▶ **TASK INSTRUCTIONS**
Look through the listing below for the line containing "Silent video, 10 frames per second.". Copy it and each line after it up to and including the line containing "[00:01:00.27 to 00:01:00.47]", exactly, leaving out pictures.

▶ **DATASET EXCERPTS**
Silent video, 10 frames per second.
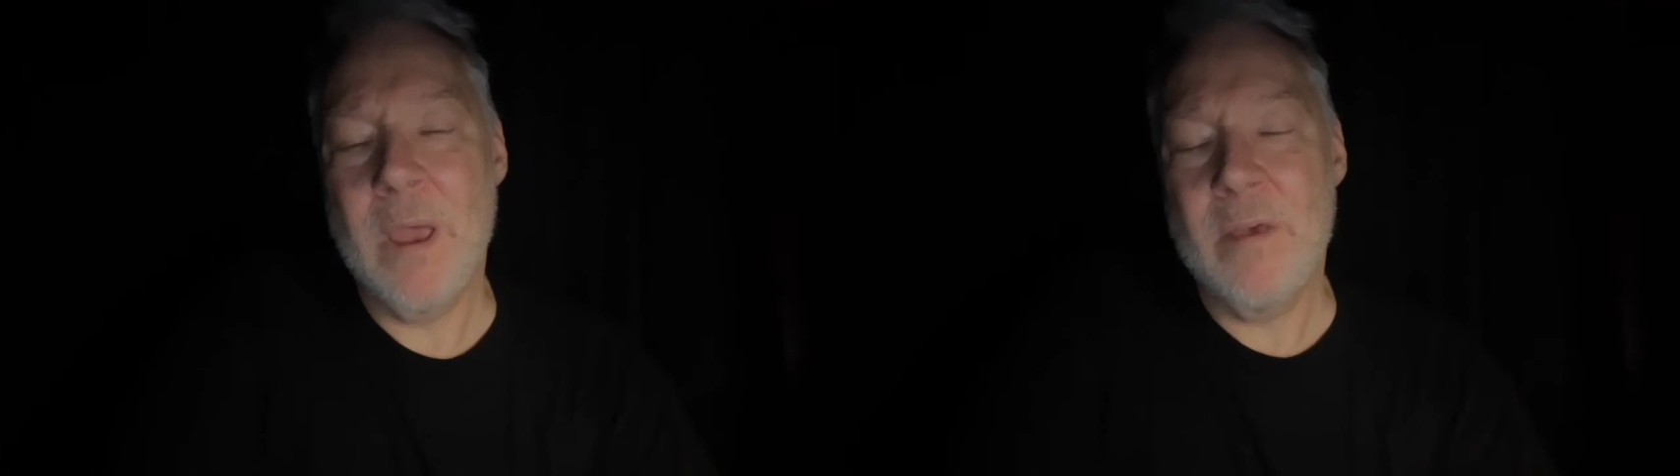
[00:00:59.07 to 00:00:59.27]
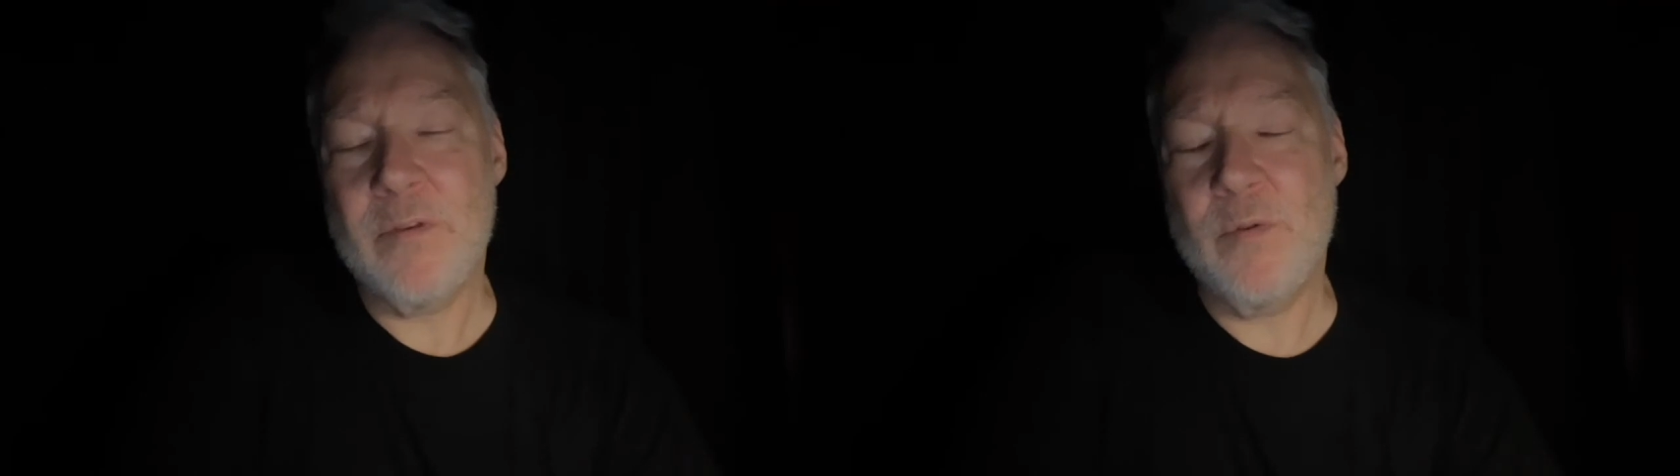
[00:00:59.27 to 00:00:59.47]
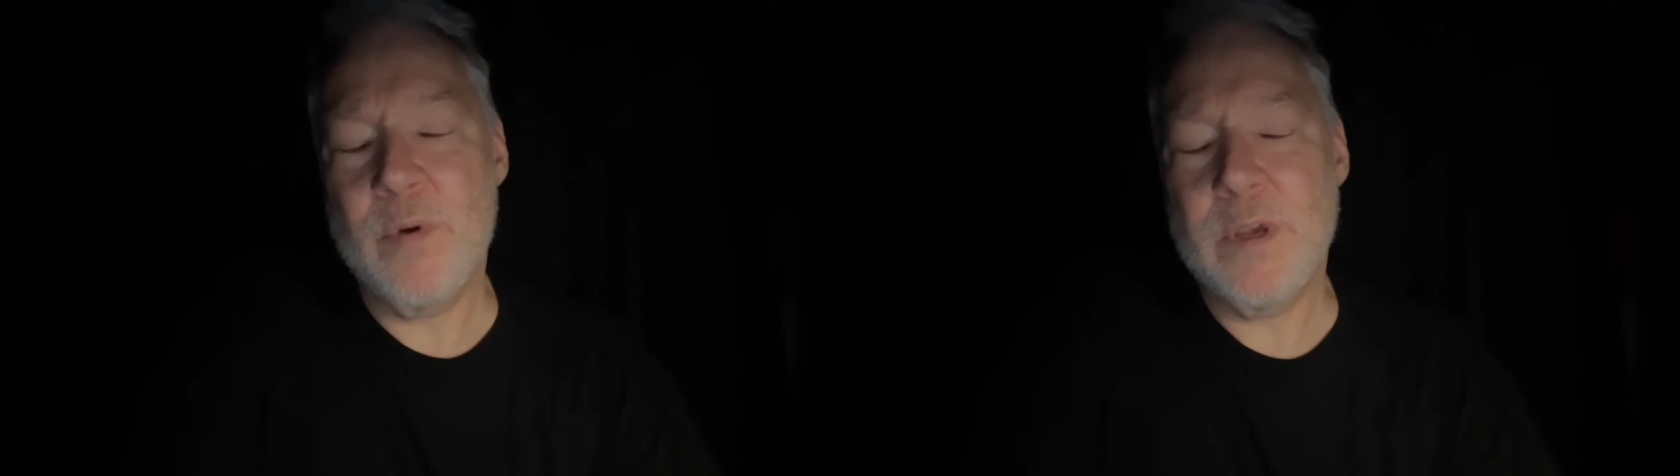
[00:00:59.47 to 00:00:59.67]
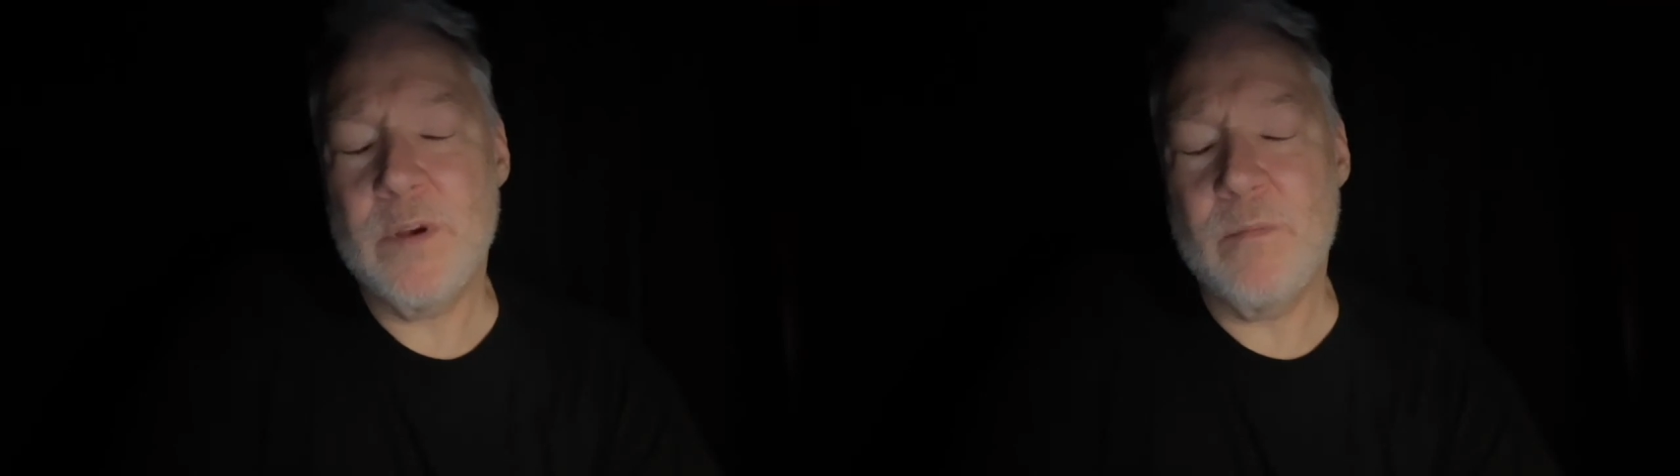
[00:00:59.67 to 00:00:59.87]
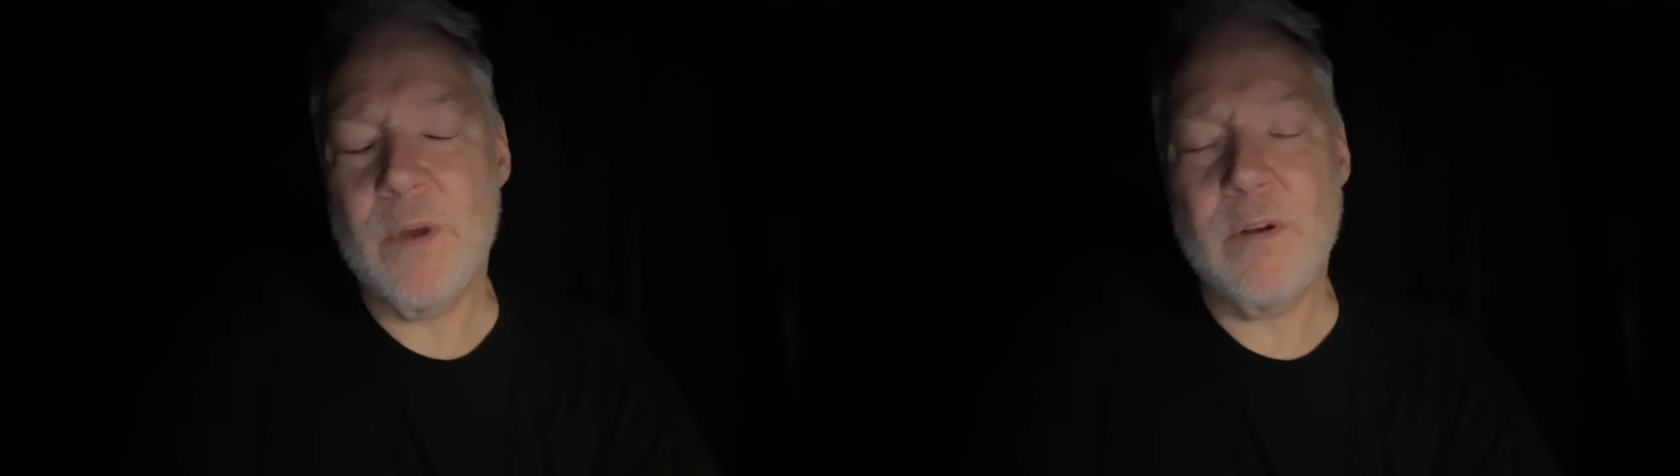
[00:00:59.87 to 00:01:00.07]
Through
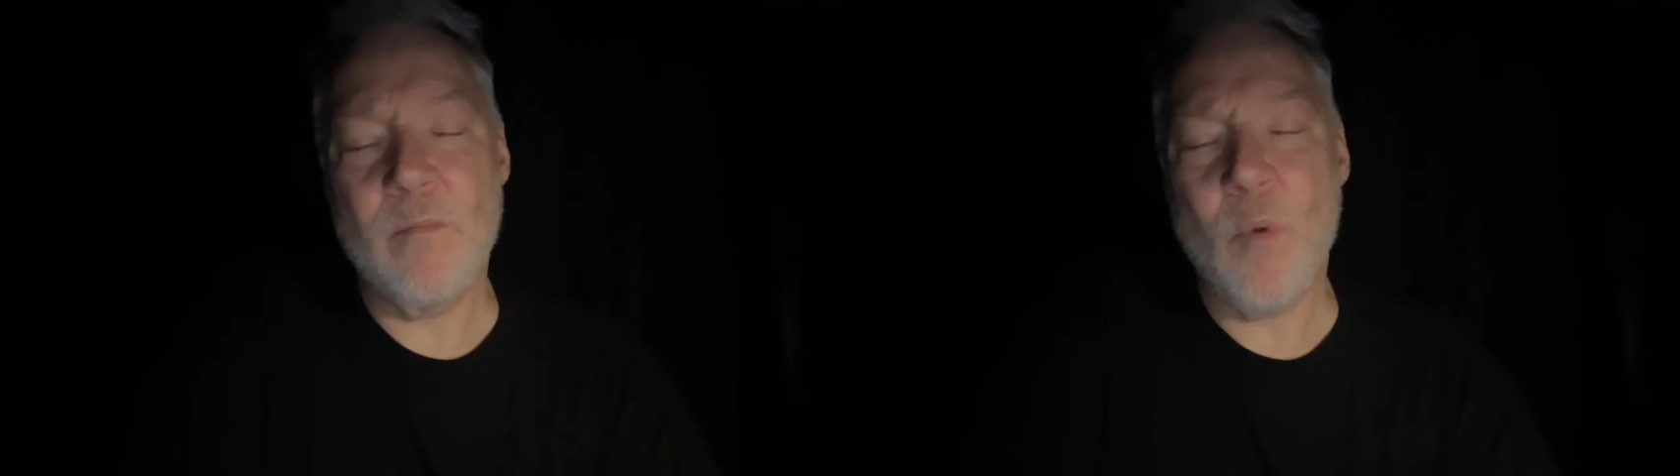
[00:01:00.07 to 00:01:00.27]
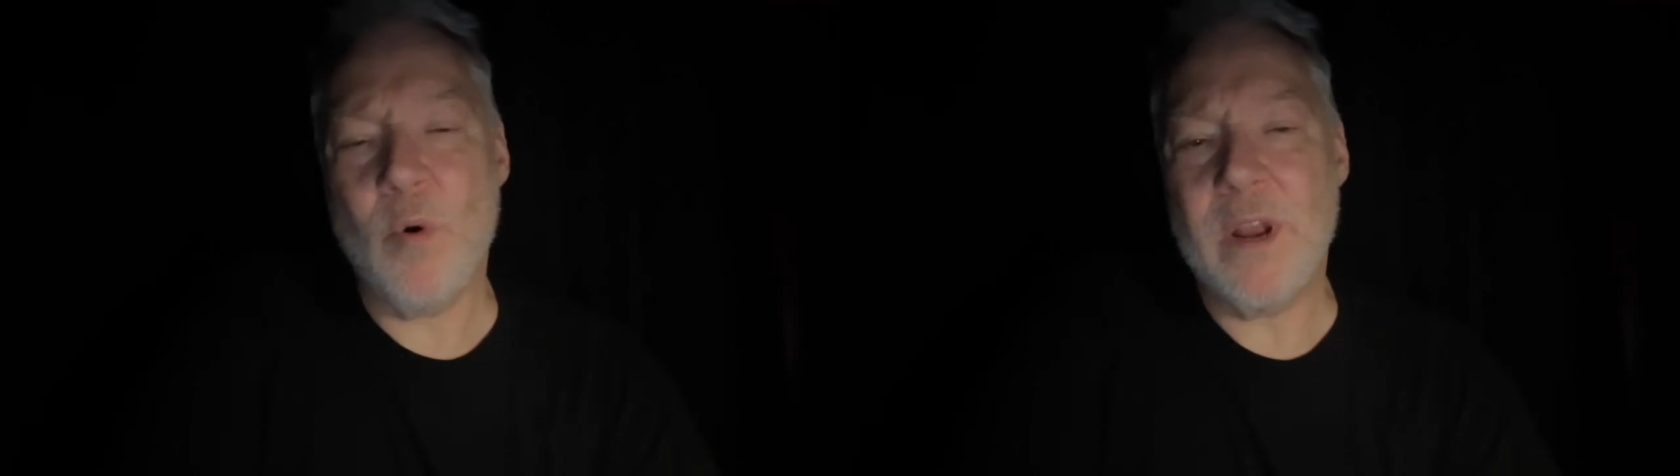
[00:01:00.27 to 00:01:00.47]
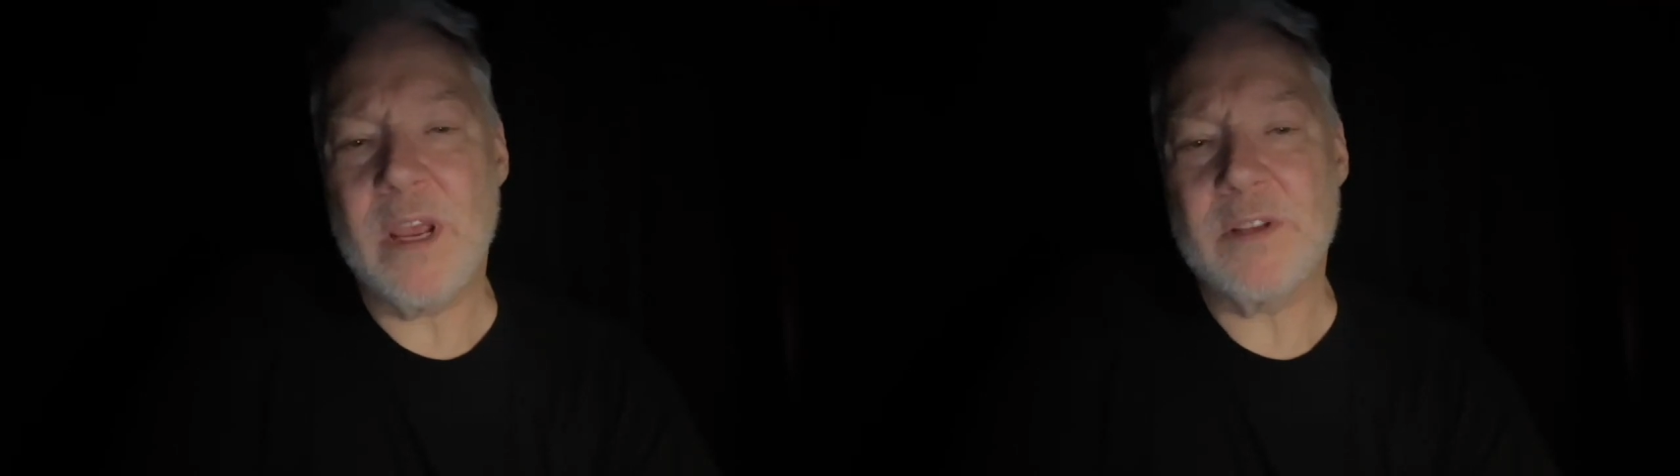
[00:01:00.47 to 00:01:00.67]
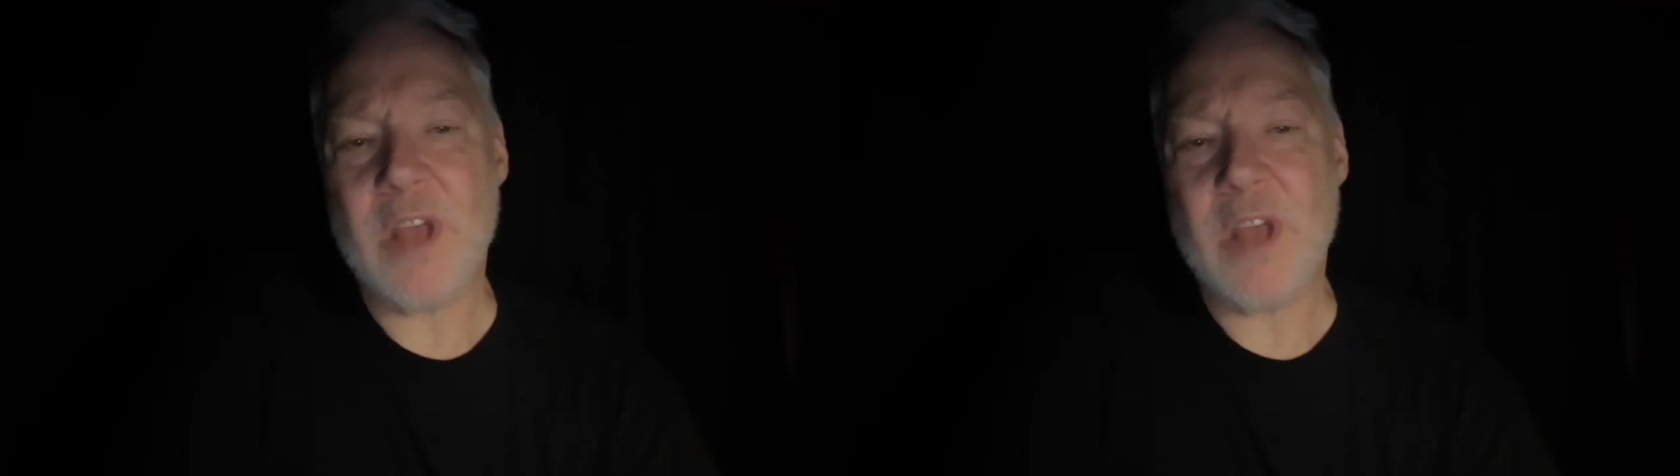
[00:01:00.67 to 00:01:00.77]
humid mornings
--
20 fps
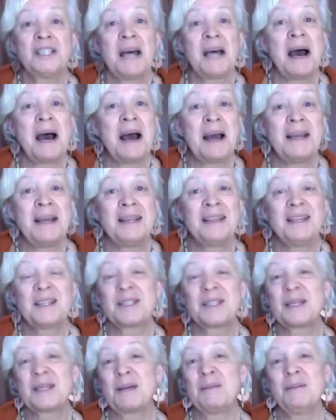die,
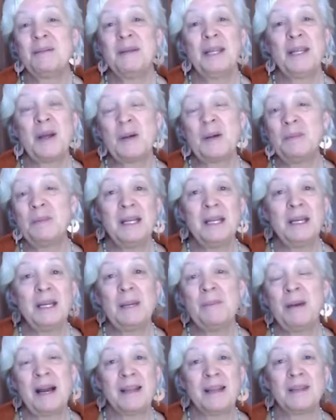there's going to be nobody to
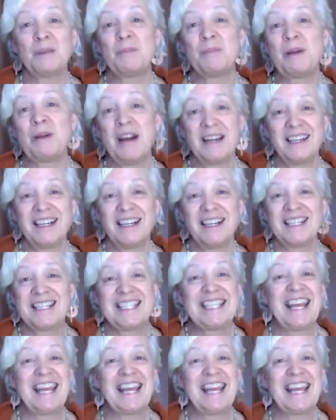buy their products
==
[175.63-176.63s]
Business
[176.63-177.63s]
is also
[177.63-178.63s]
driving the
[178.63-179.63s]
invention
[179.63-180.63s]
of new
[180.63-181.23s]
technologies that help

▶ **REPLY TO THE EXERCISE**
Silent video, 10 frames per second.
[00:00:59.07 to 00:00:59.27]
[00:00:59.27 to 00:00:59.47]
[00:00:59.47 to 00:00:59.67]
[00:00:59.67 to 00:00:59.87]
[00:00:59.87 to 00:01:00.07]
Through
[00:01:00.07 to 00:01:00.27]
[00:01:00.27 to 00:01:00.47]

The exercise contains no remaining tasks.